Goodwin, laughing: “Okay, stand off and get some good shots of this. I’m going to grab the next apex as it swings on by me. A case of one small touch for man, one fantastic grope for mankind! Here goes, and…Whoah!”
Rafferty, anxiously: “Jim, what’s wrong?”
Goodwin: “Wrong? Oh, nothing. Just that this thing seems to be weightless, is all. Might as well be a paper bag! Brought it to a halt just like that! Now I’m taking hold of the raised rim on the hatch, if that’s what it is, and—”
Rafferty: “Jim?”
Goodwin: “I’m, uh, trying to look in through the window. It looks like glass or maybe crystal—it looks transparent, too—but isn’t.
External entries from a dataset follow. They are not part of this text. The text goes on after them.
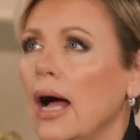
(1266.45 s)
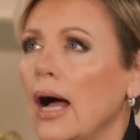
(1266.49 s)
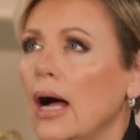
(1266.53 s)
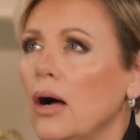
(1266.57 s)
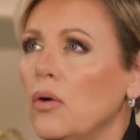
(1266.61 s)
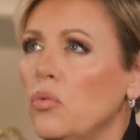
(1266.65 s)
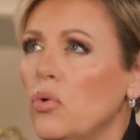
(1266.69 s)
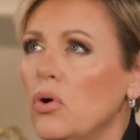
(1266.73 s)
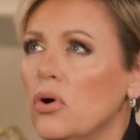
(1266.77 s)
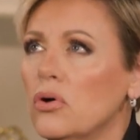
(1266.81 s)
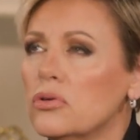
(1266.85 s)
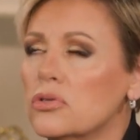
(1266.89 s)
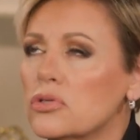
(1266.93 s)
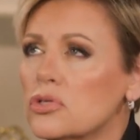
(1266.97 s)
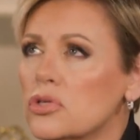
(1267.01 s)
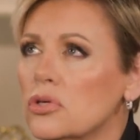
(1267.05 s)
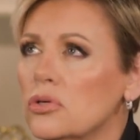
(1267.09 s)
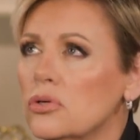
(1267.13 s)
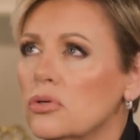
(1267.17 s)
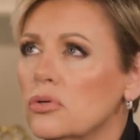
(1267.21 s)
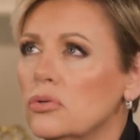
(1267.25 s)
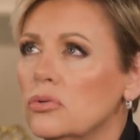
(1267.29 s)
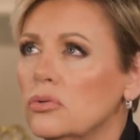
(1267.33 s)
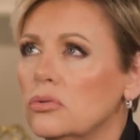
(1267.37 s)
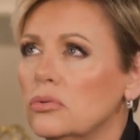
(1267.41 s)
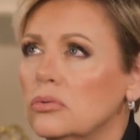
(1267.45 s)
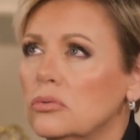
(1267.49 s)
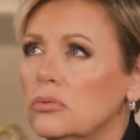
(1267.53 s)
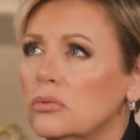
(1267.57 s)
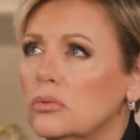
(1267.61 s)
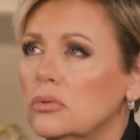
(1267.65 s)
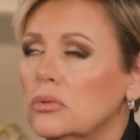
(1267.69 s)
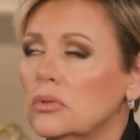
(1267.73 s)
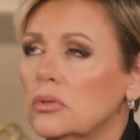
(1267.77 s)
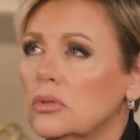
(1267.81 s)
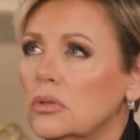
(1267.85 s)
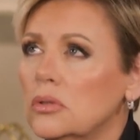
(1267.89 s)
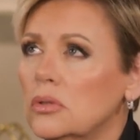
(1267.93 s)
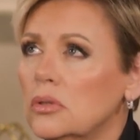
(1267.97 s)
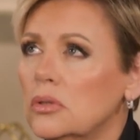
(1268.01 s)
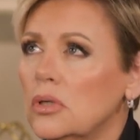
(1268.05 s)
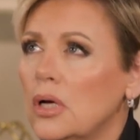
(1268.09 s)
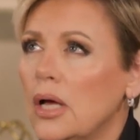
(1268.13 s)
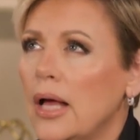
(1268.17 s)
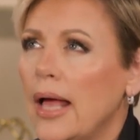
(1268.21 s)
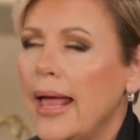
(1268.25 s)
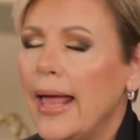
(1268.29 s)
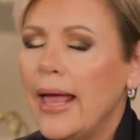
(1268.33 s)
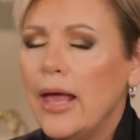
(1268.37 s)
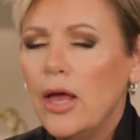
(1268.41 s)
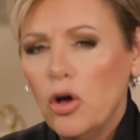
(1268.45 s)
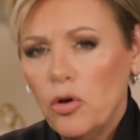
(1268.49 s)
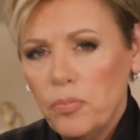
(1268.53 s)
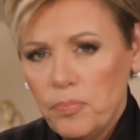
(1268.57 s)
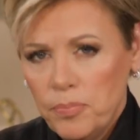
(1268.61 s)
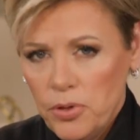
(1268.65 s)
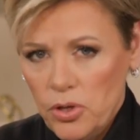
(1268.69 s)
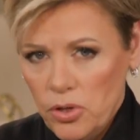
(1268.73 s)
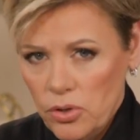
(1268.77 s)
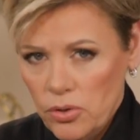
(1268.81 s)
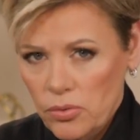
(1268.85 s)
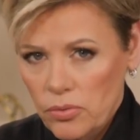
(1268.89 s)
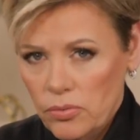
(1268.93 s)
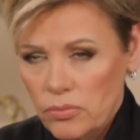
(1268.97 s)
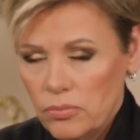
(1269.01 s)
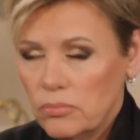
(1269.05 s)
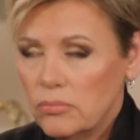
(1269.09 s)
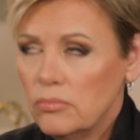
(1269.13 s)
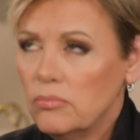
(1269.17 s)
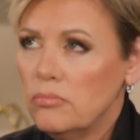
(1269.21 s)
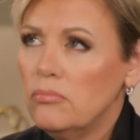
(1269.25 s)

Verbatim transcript: I want to help you.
Maybe it’s frosted up. The glitter is blinding. Like a mess of diamonds. Can you come in a little closer? If we both use our torches together…”
Rafferty: “Here I am. Move over a bit.”
Goodwin, chuckling: “How come we’ve never got this close in atmosphere, like on board the UES?”
Rafferty: “‘Cos it’s against regulations, that’s why. Ready with your torch?”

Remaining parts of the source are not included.